*** Opening of Data for processing ***
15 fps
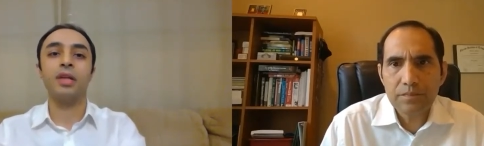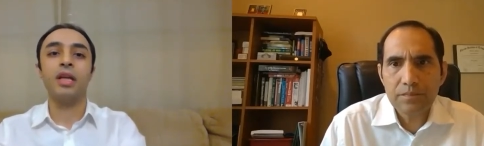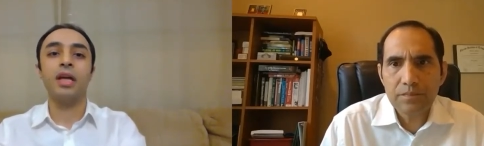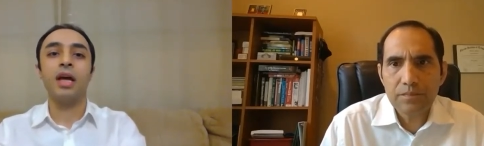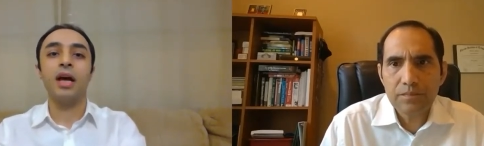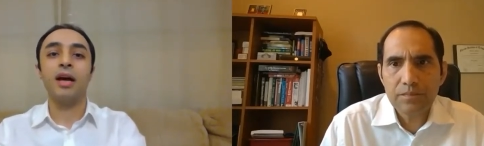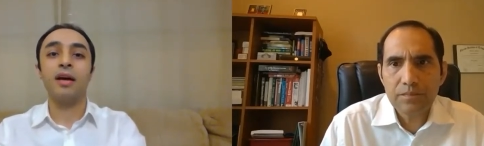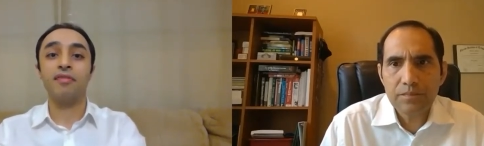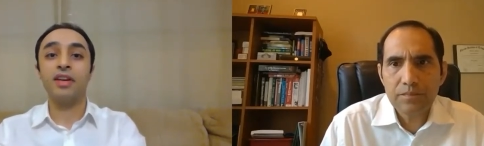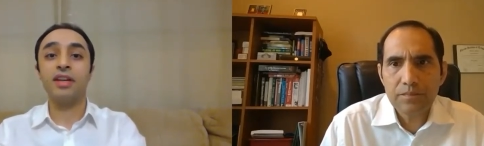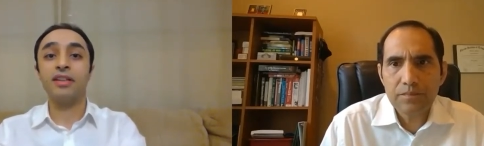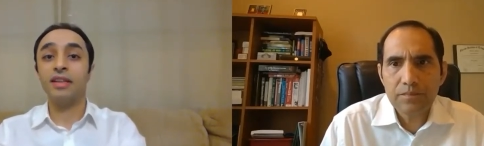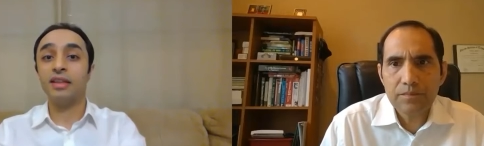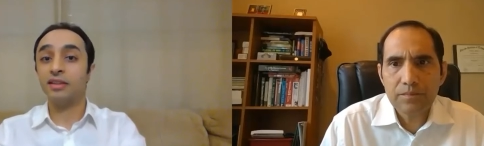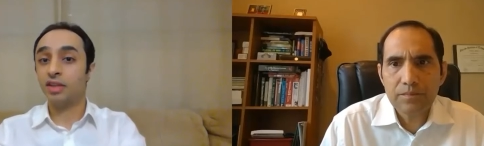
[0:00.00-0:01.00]
Speaker 1: affect the
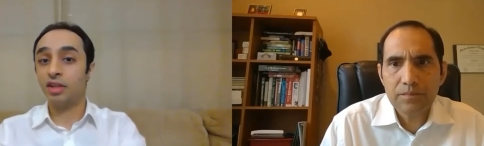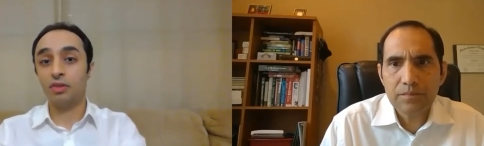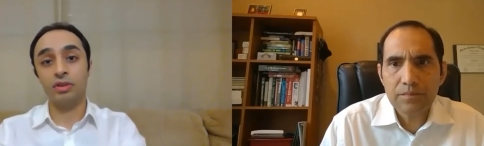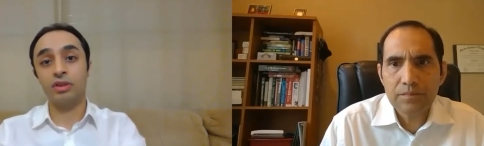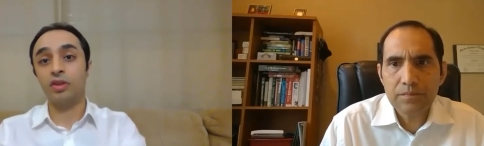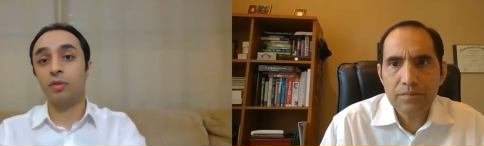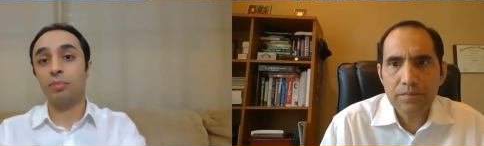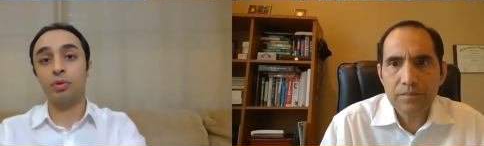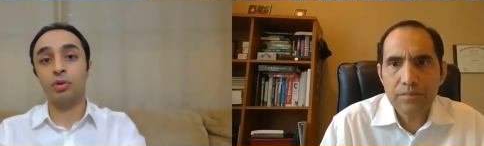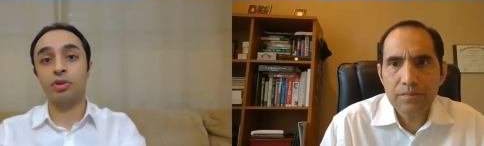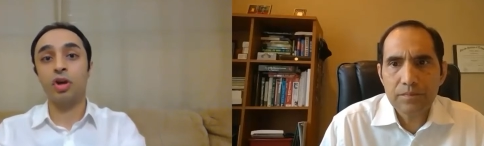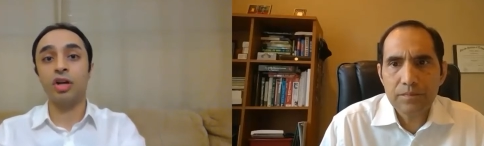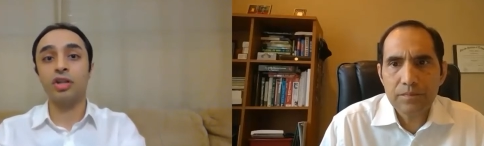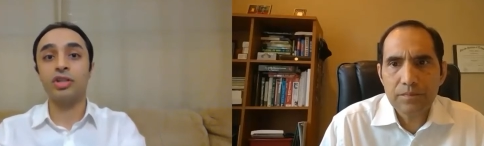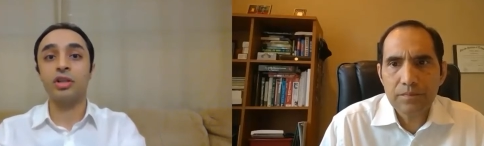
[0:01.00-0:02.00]
integrity of
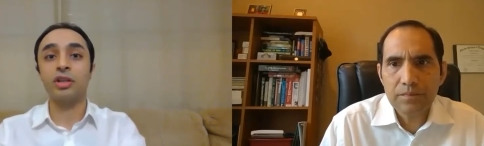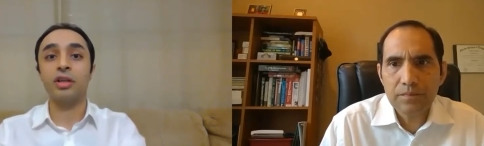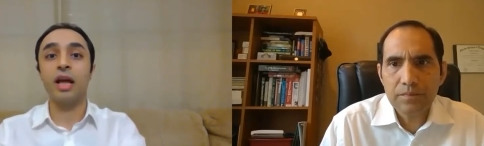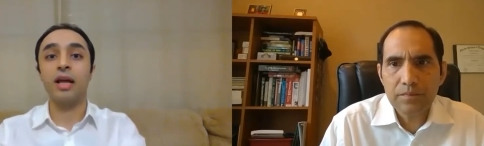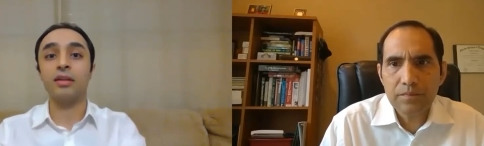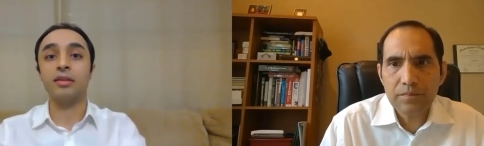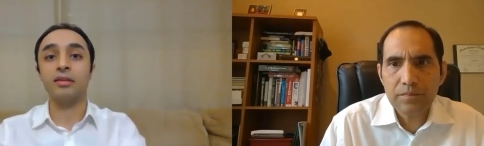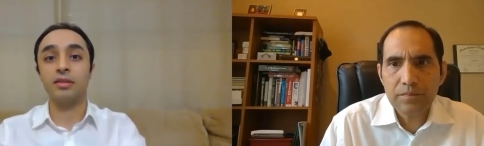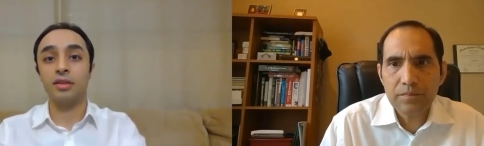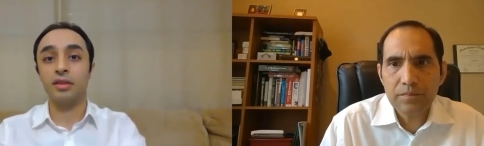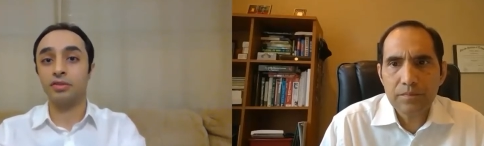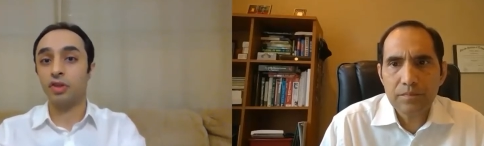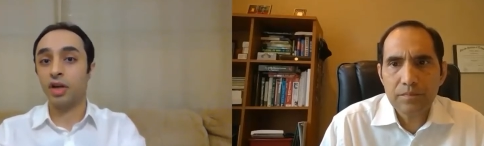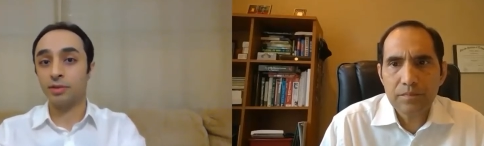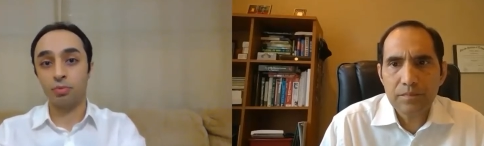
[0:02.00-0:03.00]
production and uh,
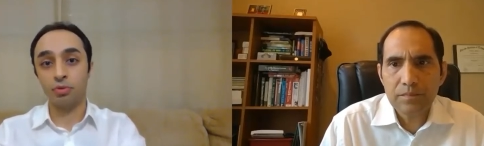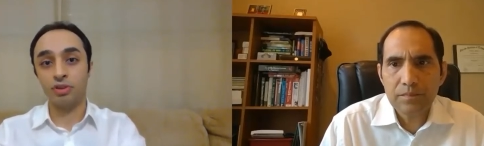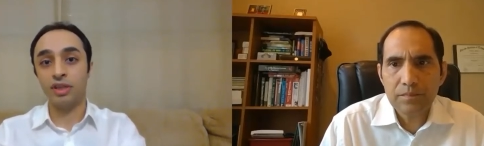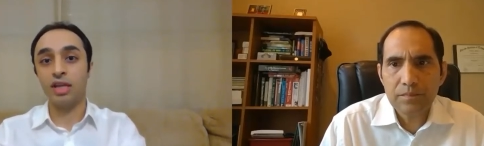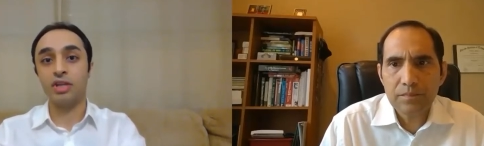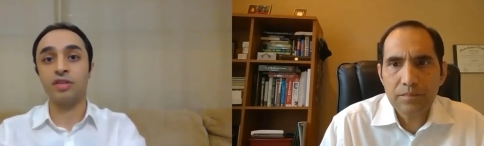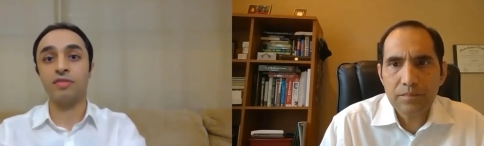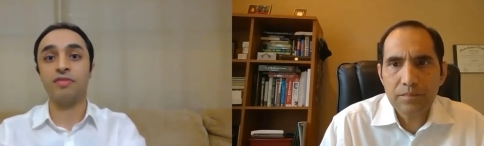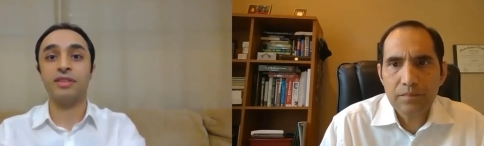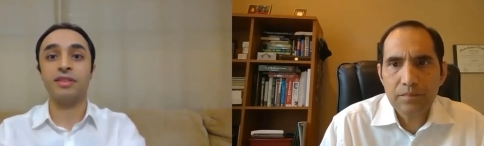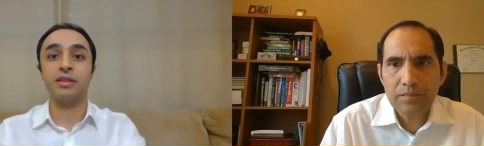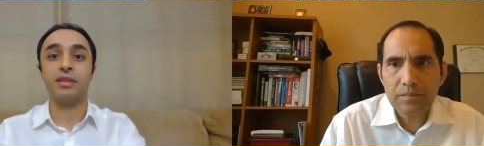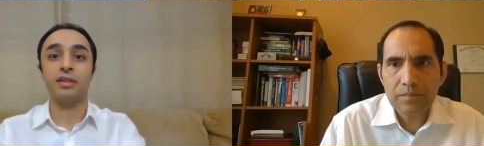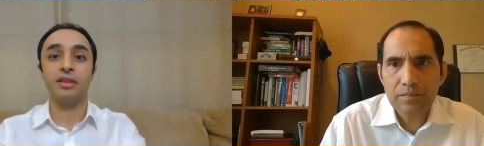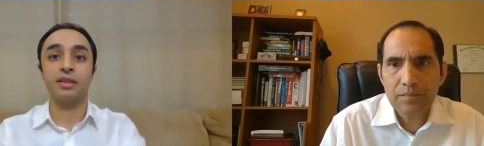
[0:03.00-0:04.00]
transportation
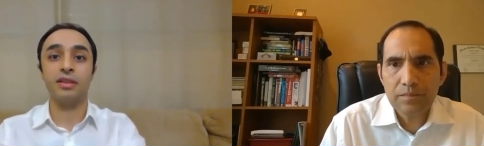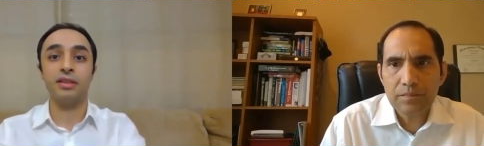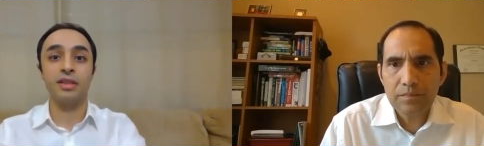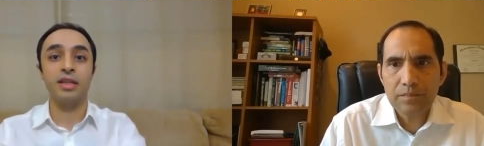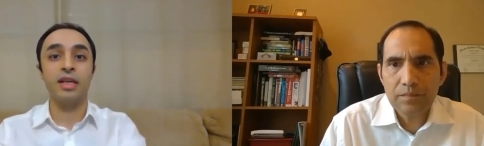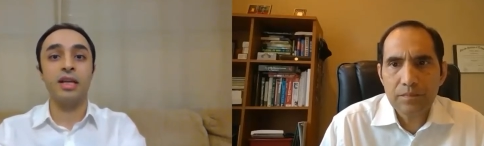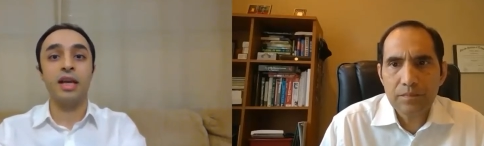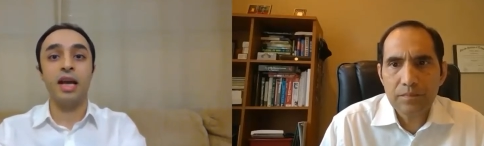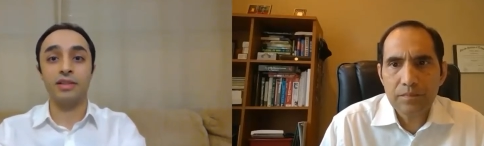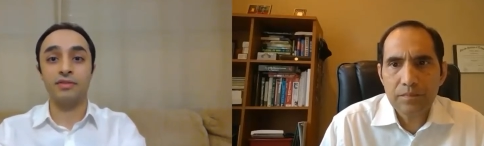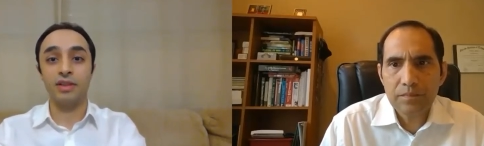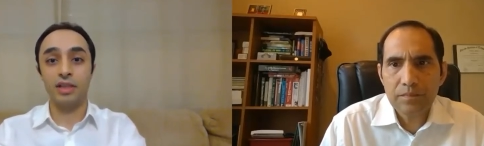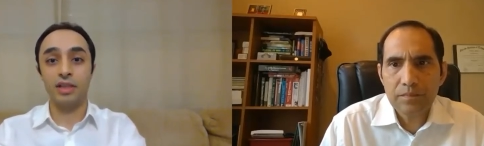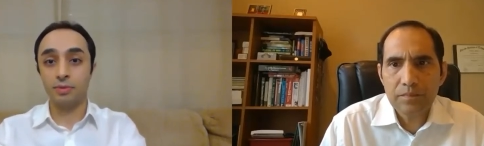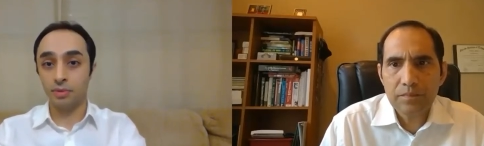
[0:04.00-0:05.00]
facilities as well
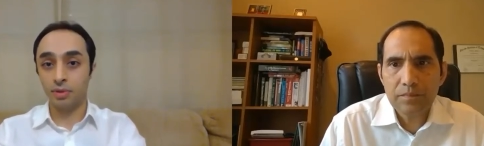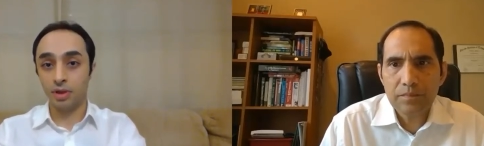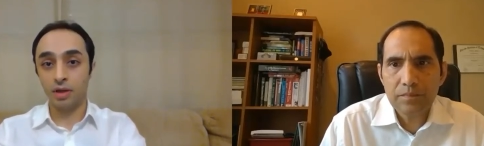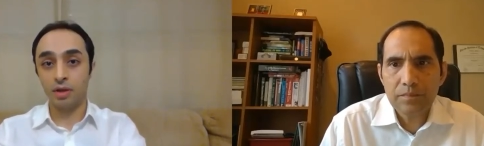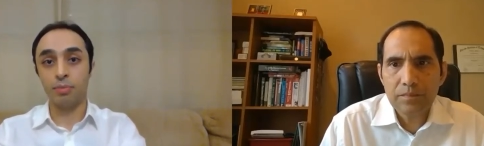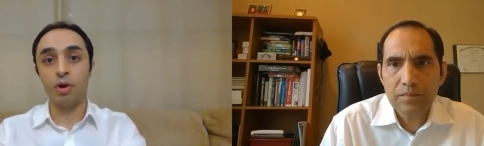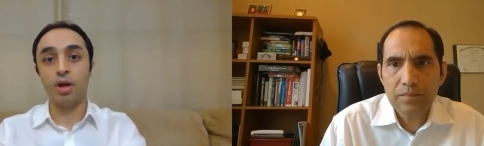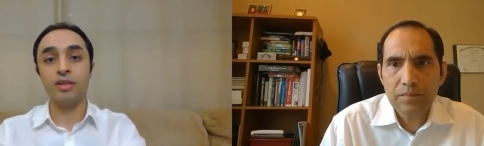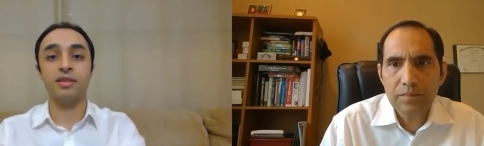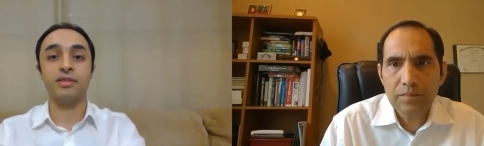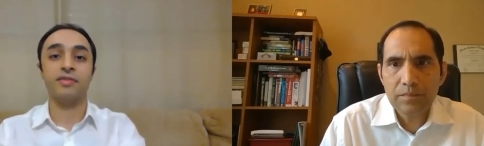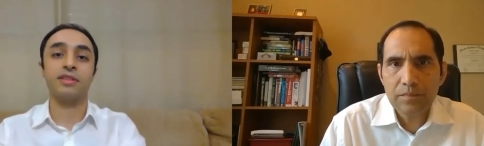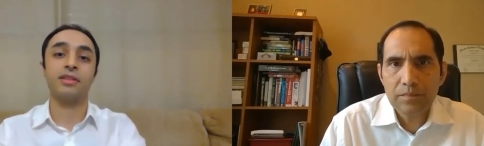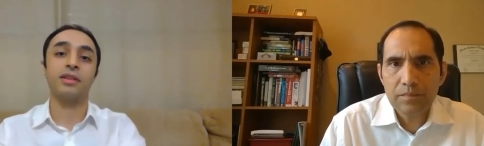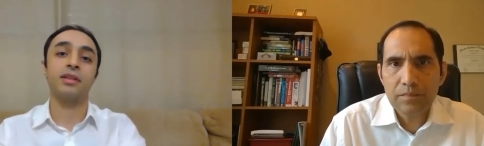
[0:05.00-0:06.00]
as uh, process
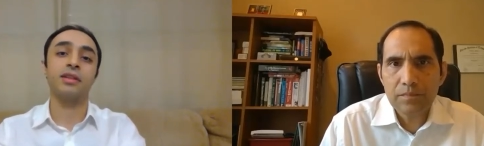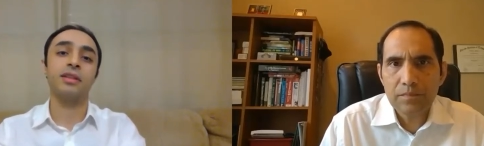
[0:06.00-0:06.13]
facilities.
*** Close of Data for processing ***
(Work task): Reproduce only the lines between the line with "[0:00.00-0:01.00]" and the final line of the records, both included, so that the copy matches them exactly and contains no pictures.

(Output):
[0:00.00-0:01.00]
Speaker 1: affect the
[0:01.00-0:02.00]
integrity of
[0:02.00-0:03.00]
production and uh,
[0:03.00-0:04.00]
transportation
[0:04.00-0:05.00]
facilities as well
[0:05.00-0:06.00]
as uh, process
[0:06.00-0:06.13]
facilities.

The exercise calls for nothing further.